Other Directorships & Interlocks
- Public company boards: Canadian Solar Inc. (director); Scienjoy Holding Corporation (independent director) .
- Interlocks/potential conflicts: While Dr. Chang has no disclosed role with Scilex or Semnur, DECA’s sponsor sold 500,000 Class B founder shares to Scilex Holding Company in August 2024 in connection with the proposed Semnur transaction, and Scilex provided extension financing to DECA—creating sponsor/transaction linkages that the board must oversee for conflicts .
Expertise & Qualifications
- Deep capital markets, trading, and risk management background (Citigroup, CICC).
- Public company CFO and director experience (Canadian Solar).
- Quantitative risk modeling expertise (Kamakura).
- Advanced degrees in science and finance (Ph.D., MBA, M.S., B.S.) .
Equity Ownership
| Holder | Security | Quantity | % of Class | Notes |
|---|---|---|---|---|
| Huifeng Chang | Class B ordinary shares (founder shares) | 20,000 | <1% | Founder shares transferred from sponsor; no Class A reported |
| DECA outstanding | Class A ordinary shares | 1,261,837 | — | Outstanding at record date |
| DECA outstanding | Class B ordinary shares | 2,062,500 | — | Outstanding at record date |
The sponsor initially purchased founder shares and later transferred an aggregate 110,000 Class B founder shares to certain board members (including 20,000 to each director), and 20,000 to the CFO, in March 2022 . Founder shares may convert one-for-one into New Semnur common stock upon completion of the domestication and business combination .
Governance Assessment
- Strengths:
- Independent audit committee membership; Board has determined Dr.

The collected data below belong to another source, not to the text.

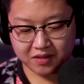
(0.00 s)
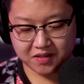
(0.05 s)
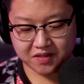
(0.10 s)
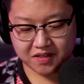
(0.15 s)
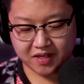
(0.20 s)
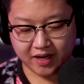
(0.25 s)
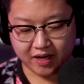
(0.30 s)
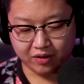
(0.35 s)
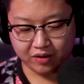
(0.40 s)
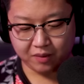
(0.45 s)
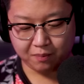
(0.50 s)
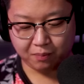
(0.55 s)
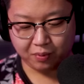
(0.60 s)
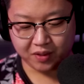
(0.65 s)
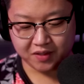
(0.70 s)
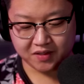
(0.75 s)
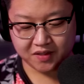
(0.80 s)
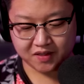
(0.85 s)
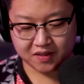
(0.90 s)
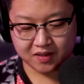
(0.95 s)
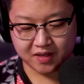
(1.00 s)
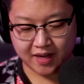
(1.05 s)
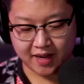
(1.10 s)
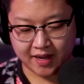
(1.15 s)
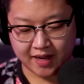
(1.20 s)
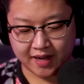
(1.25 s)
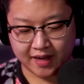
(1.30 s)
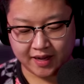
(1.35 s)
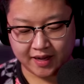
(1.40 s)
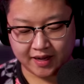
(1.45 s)
I'll just take out the princess.
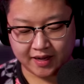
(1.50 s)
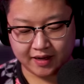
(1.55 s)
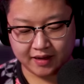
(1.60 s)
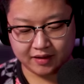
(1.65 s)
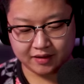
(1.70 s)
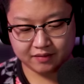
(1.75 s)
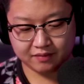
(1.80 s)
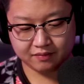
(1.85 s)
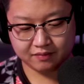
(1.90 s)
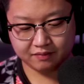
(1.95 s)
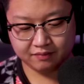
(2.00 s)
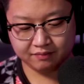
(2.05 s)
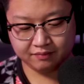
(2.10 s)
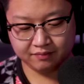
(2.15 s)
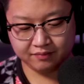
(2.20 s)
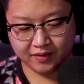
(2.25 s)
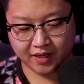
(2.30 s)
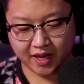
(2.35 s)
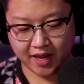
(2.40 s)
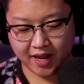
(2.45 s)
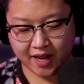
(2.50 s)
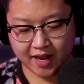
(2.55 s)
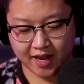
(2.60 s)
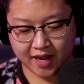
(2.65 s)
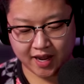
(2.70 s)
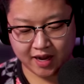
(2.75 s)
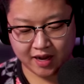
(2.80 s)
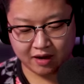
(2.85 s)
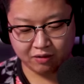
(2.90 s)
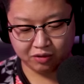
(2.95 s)
Nah.
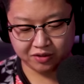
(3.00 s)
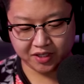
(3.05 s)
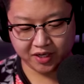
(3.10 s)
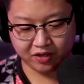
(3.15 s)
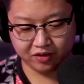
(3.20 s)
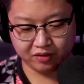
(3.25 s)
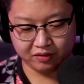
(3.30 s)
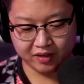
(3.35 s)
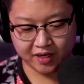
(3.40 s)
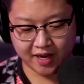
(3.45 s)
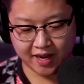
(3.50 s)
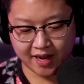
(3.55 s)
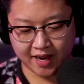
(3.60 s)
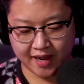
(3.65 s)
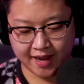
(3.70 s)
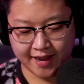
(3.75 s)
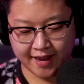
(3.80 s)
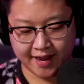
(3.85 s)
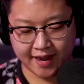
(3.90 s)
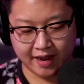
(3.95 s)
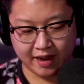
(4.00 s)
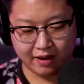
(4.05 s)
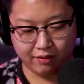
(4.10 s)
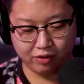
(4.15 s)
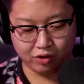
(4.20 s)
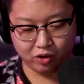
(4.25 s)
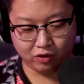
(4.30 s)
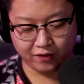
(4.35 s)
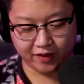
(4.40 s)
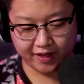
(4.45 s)
Yeah, we'll take out. Nah,
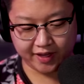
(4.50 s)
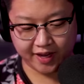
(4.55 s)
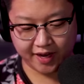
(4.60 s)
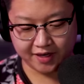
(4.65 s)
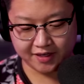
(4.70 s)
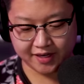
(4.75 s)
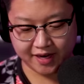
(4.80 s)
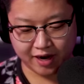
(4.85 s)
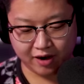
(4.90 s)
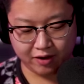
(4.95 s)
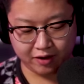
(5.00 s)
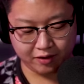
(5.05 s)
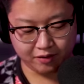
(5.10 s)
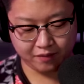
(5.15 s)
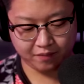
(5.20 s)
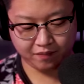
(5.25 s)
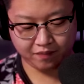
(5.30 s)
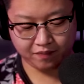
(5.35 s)
we'll go for the king tower.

Chang is independent .
- Strong finance and risk background supports audit oversight .
- Alignment and incentives:
- Dr. Chang holds founder (Class B) shares; DECA discloses that holders of founder shares purchased at ~$0.012 per share could profit post-combination even if public shareholders experience losses, a structural SPAC incentive risk that requires robust conflicts oversight by independent directors .

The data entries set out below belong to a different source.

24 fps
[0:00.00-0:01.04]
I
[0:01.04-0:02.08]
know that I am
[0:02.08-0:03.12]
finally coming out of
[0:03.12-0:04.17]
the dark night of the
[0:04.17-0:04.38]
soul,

- Related-party and financing exposures:
- Certain directors and officers have beneficial interests in the sponsor; DECA obtained sponsor and Scilex extension financing and the sponsor sold founder shares to Scilex in connection with the Semnur deal—heightening conflict-of-interest risk around transaction terms and board independence oversight .
- Risk indicators:
- Nasdaq delisting/suspension risk tied to IM-5101-2 (business combination deadline) and potential “penny stock” consequences; DECA expects delisting action around April 6–7, 2025 absent closing—materially affecting investor liquidity and deal feasibility .

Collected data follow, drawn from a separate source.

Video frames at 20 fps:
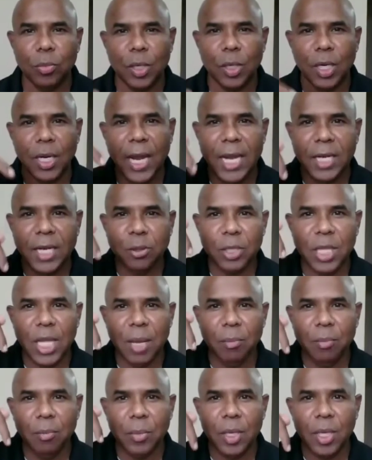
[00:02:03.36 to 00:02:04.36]
write to
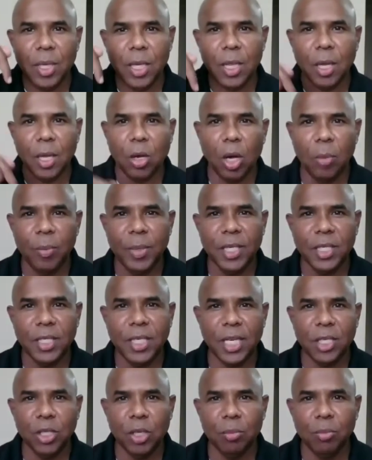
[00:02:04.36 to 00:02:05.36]
them in the comment
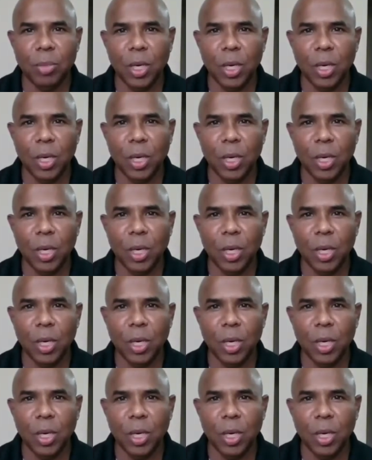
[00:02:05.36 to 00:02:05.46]
section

- Going concern disclosure reflecting uncertainty to complete the business combination within the extended timeframe .
- CFIUS/foreign ownership review risk noted due to sponsor ties; while not specific to Dr. Chang, independent directors must monitor regulatory risks for U.S. targets .
- Attendance/engagement:
- Specific director attendance rates are not disclosed; DECA filings emphasize audit committee responsibilities and quarterly compliance monitoring, but no board attendance metrics were provided in the reviewed documents .
RED FLAGS
- Founder-share incentive misalignment vs. public shareholders (explicitly disclosed by DECA) .
- Sponsor-related party transactions (share sale to Scilex; extension loans) and “beneficial interests in the Sponsor” among certain directors/officers .
- Imminent delisting risk without consummation, potentially impairing ability to close Semnur and market liquidity for investors .
- Going concern uncertainty .
Section 16 compliance: DECA notes only one late Form 4 by the sponsor and one by Jiandong Xu; no late filings were noted for Dr. Chang in the latest annual report .
Director compensation peer group, say‑on‑pay, ownership guidelines, meeting attendance rates, and clawback/tax gross‑up provisions were not disclosed in the reviewed DECA filings.